══ Material for this exercise
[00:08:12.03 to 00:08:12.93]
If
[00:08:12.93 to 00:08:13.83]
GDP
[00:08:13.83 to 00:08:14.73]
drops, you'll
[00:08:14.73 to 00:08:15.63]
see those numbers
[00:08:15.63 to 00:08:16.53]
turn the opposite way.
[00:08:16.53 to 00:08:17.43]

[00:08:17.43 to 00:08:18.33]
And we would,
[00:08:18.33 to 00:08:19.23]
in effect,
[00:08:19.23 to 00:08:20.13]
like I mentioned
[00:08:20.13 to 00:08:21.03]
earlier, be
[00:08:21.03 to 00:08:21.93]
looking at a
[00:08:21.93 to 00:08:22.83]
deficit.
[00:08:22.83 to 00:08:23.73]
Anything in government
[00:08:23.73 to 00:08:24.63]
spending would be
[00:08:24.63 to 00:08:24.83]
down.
════
Directions for this task —
Print all of the entries again, exactly as written.

Answer area —
[00:08:12.03 to 00:08:12.93]
If
[00:08:12.93 to 00:08:13.83]
GDP
[00:08:13.83 to 00:08:14.73]
drops, you'll
[00:08:14.73 to 00:08:15.63]
see those numbers
[00:08:15.63 to 00:08:16.53]
turn the opposite way.
[00:08:16.53 to 00:08:17.43]

[00:08:17.43 to 00:08:18.33]
And we would,
[00:08:18.33 to 00:08:19.23]
in effect,
[00:08:19.23 to 00:08:20.13]
like I mentioned
[00:08:20.13 to 00:08:21.03]
earlier, be
[00:08:21.03 to 00:08:21.93]
looking at a
[00:08:21.93 to 00:08:22.83]
deficit.
[00:08:22.83 to 00:08:23.73]
Anything in government
[00:08:23.73 to 00:08:24.63]
spending would be
[00:08:24.63 to 00:08:24.83]
down.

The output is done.